▶ _Exercise requirements_
Each record should be copied exactly into the answer, and no picture should go with it.

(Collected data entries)
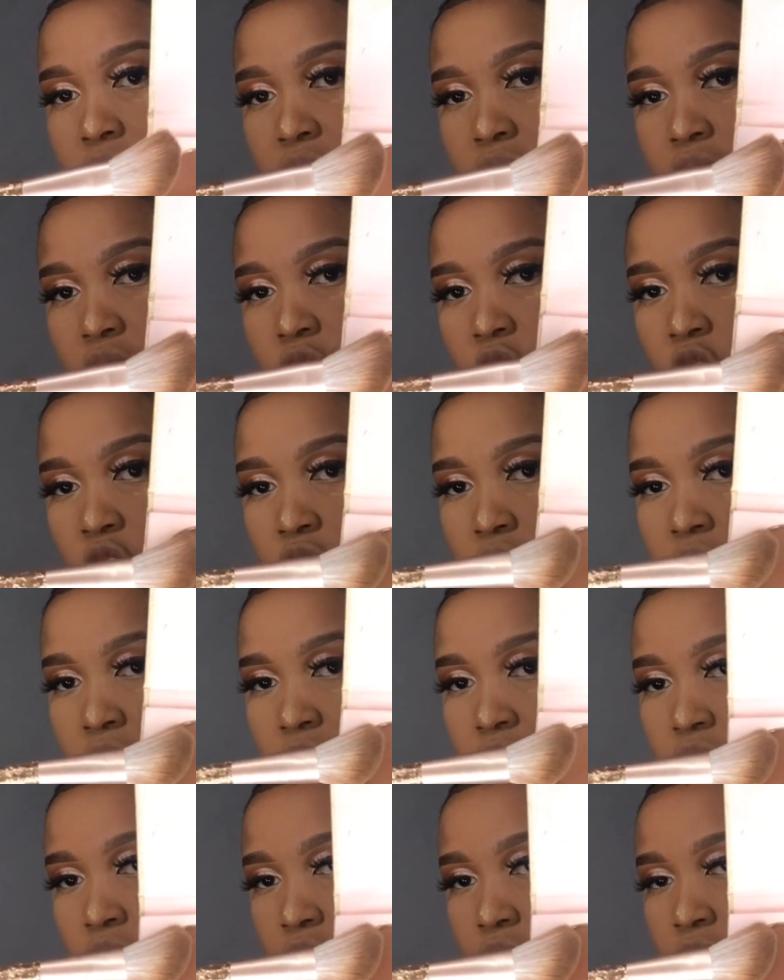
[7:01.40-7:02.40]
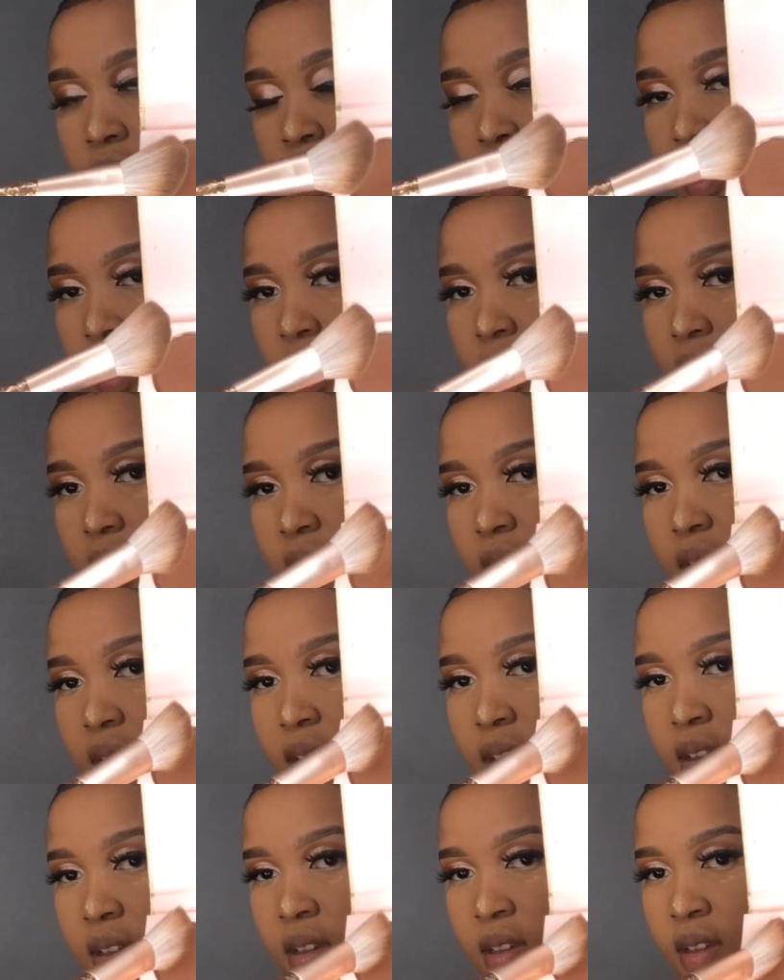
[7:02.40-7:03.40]
this shade over here,
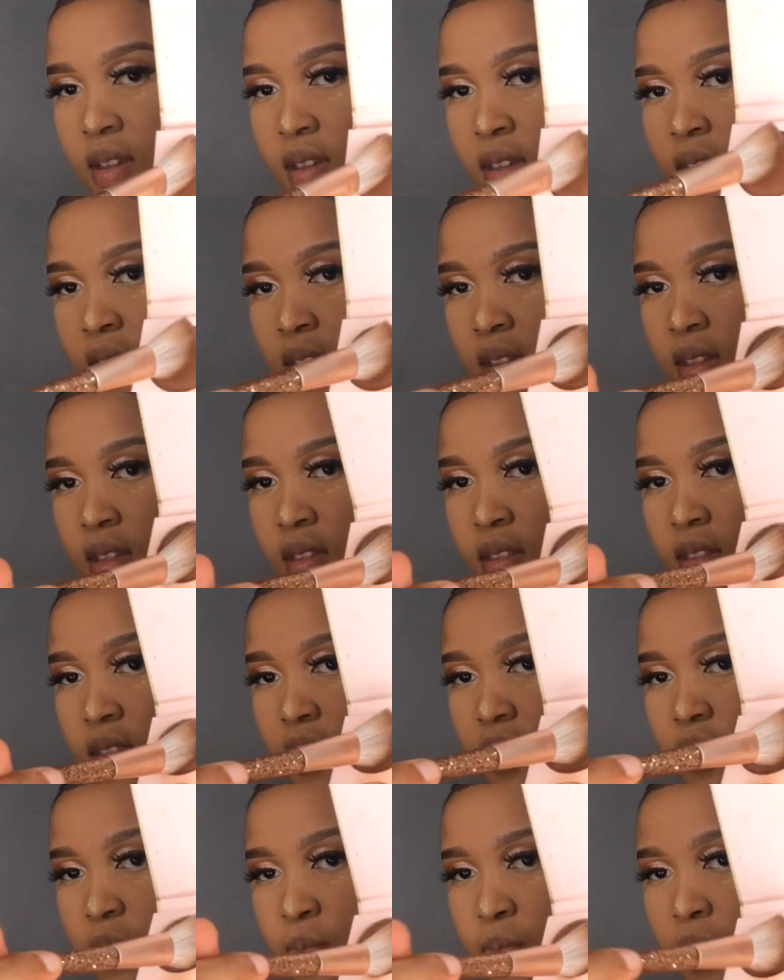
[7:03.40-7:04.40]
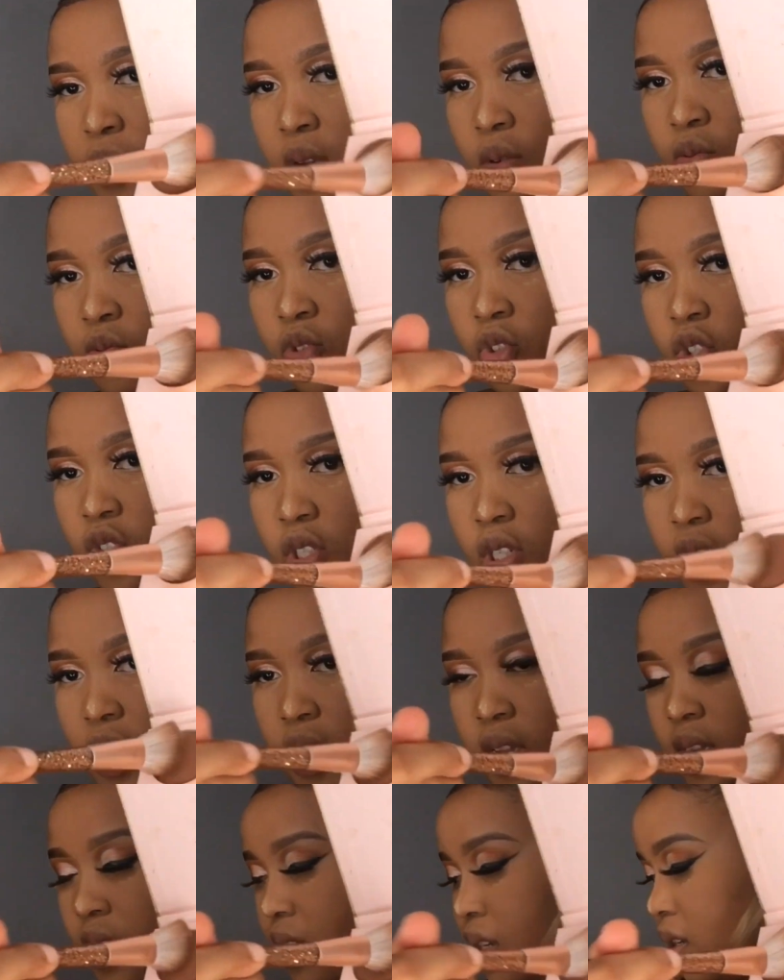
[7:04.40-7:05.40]
this brown
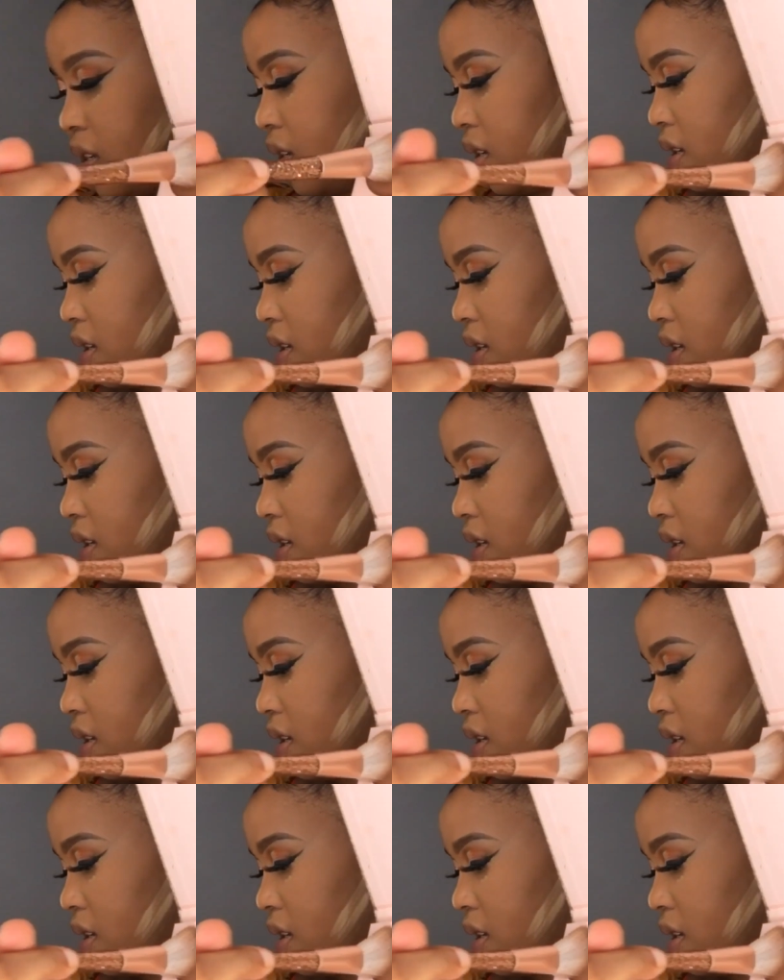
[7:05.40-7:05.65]
shade,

▶ _Answer area_
[7:01.40-7:02.40]
[7:02.40-7:03.40]
this shade over here,
[7:03.40-7:04.40]
[7:04.40-7:05.40]
this brown
[7:05.40-7:05.65]
shade,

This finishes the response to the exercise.